▸ Try it:
Retype the following records exactly and exclude the pictures.

Data excerpts section start

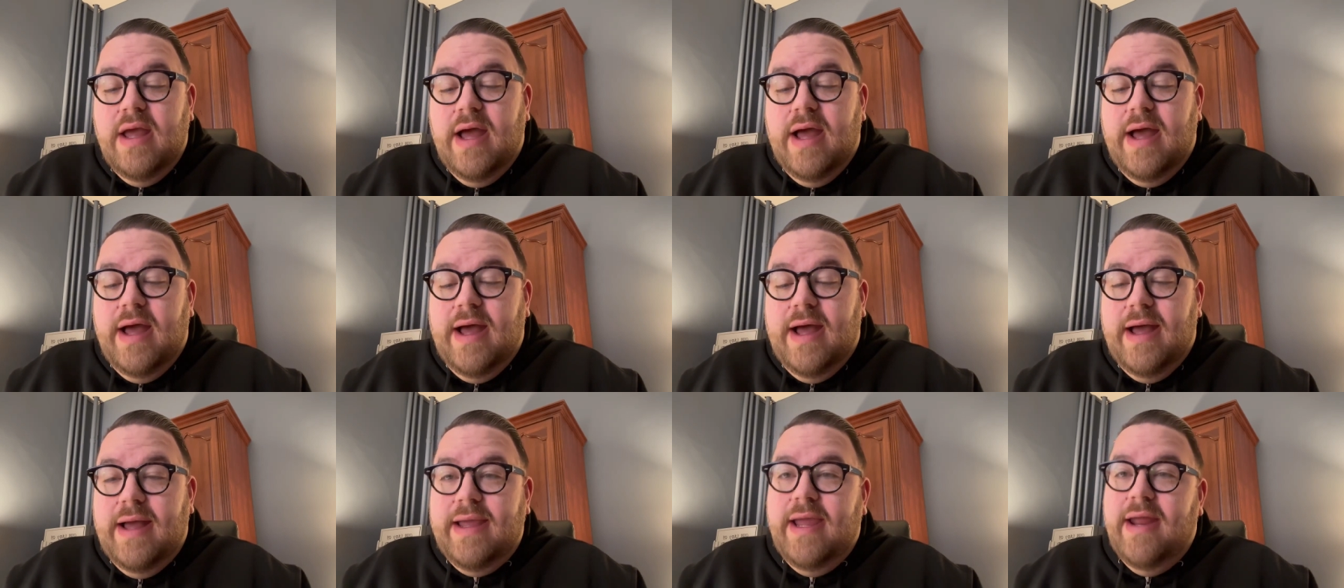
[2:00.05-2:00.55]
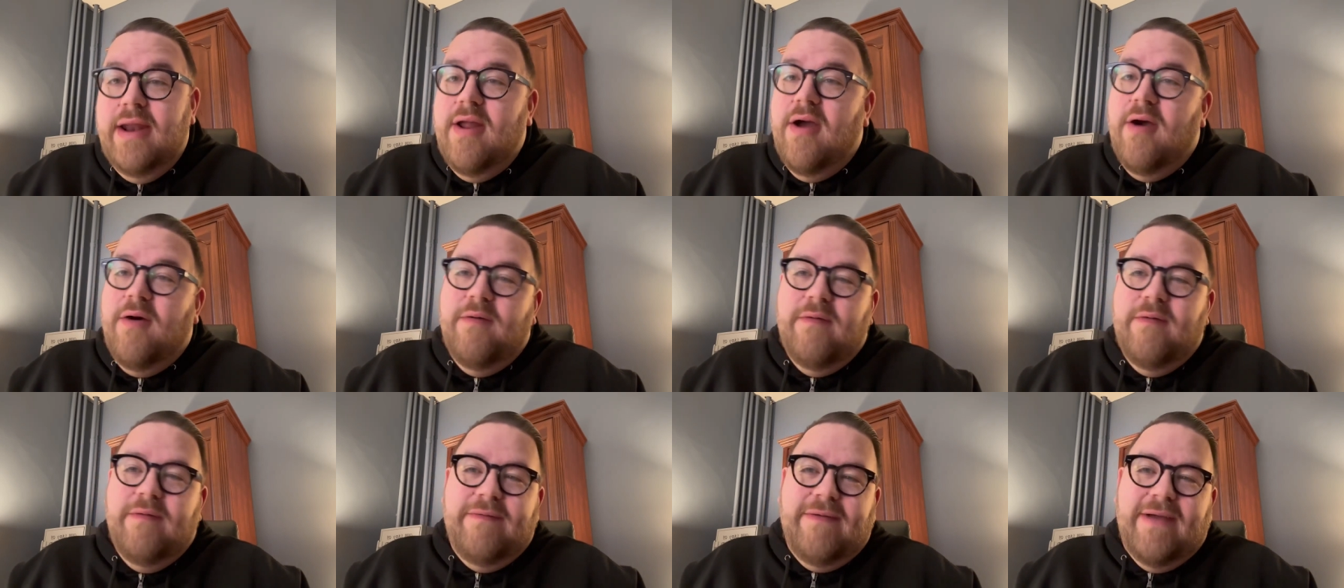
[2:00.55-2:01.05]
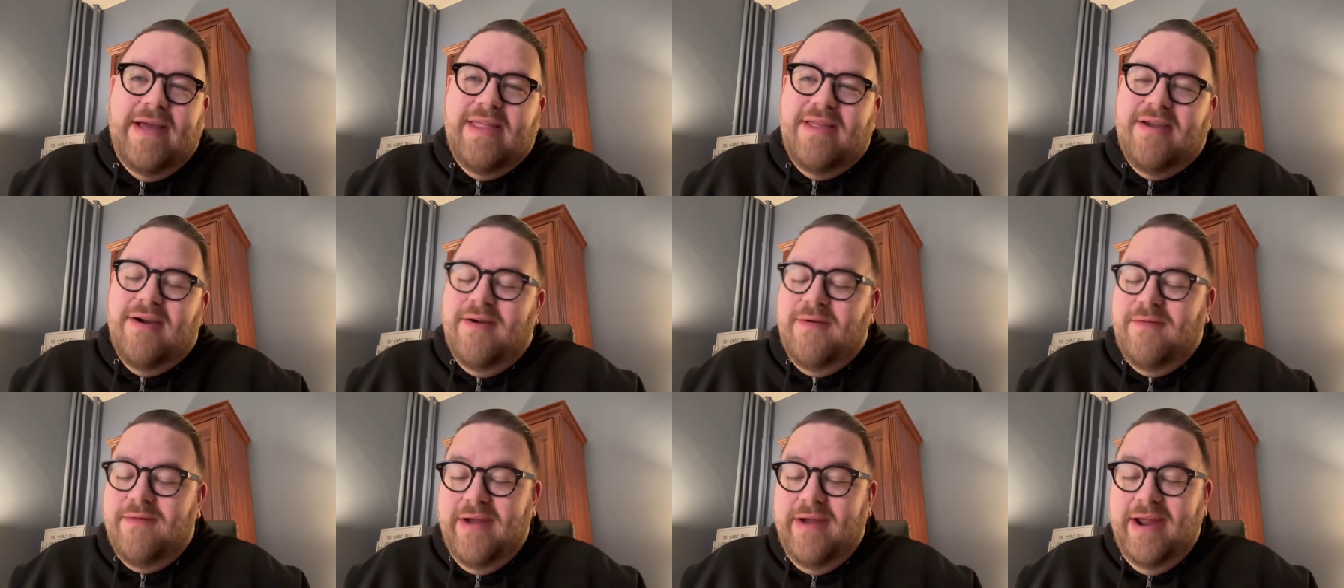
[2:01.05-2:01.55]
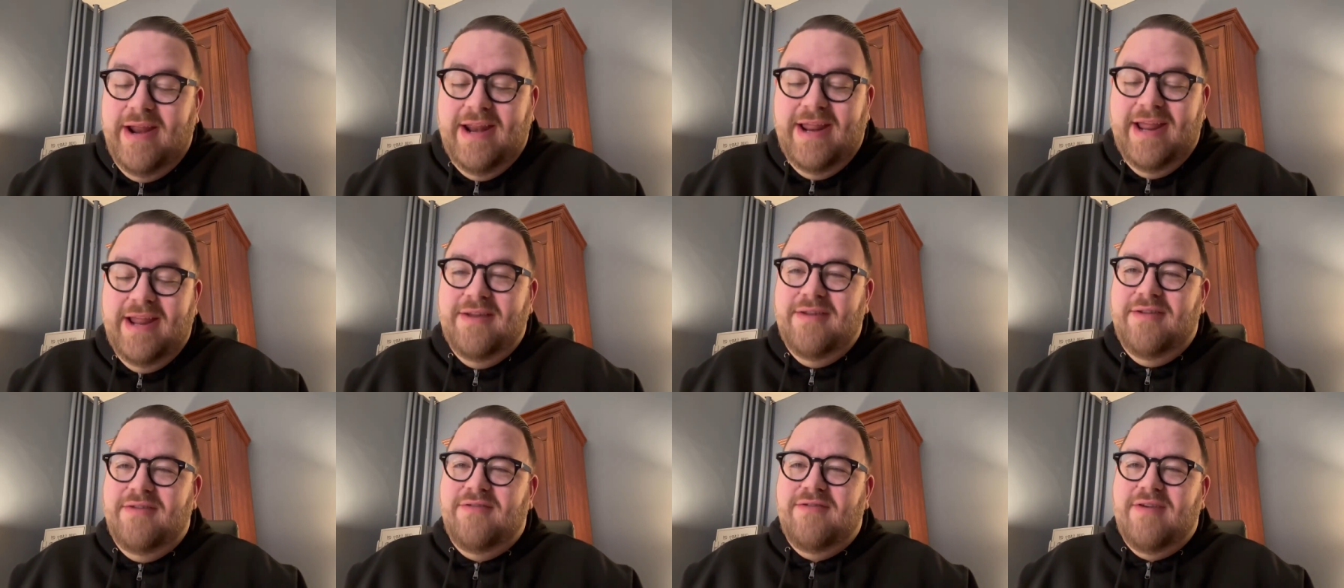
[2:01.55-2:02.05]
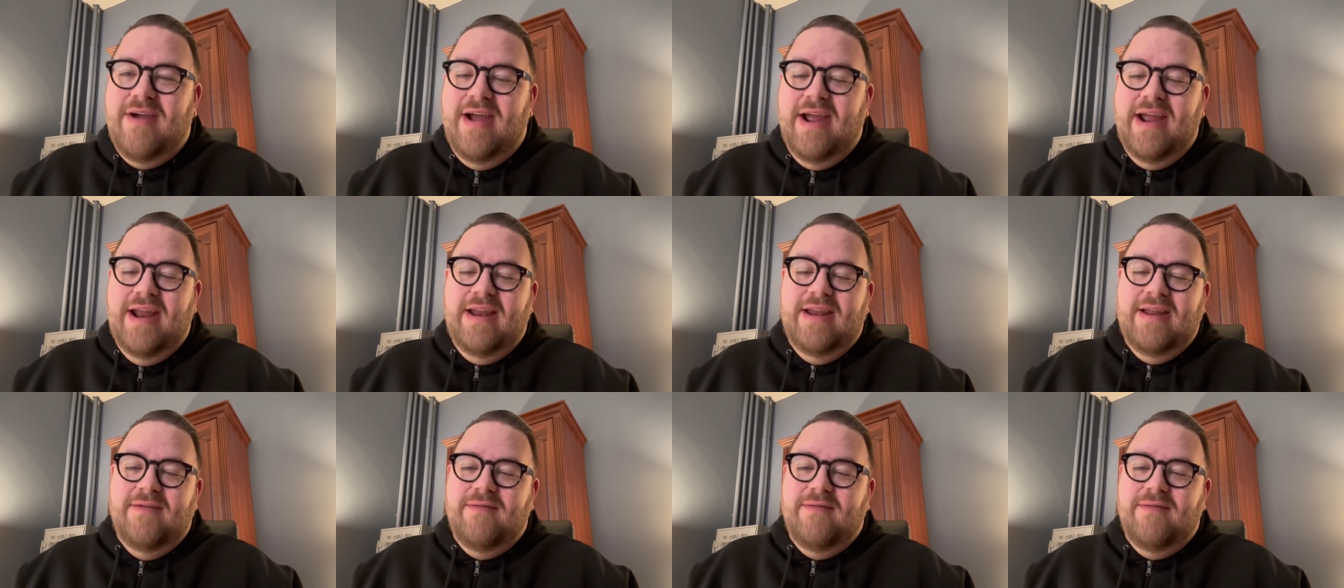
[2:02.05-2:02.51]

Uh, you know, if I start reading, trying to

Data excerpts section end

▸ Completed task:
[2:00.05-2:00.55]
[2:00.55-2:01.05]
[2:01.05-2:01.55]
[2:01.55-2:02.05]
[2:02.05-2:02.51]

Uh, you know, if I start reading, trying to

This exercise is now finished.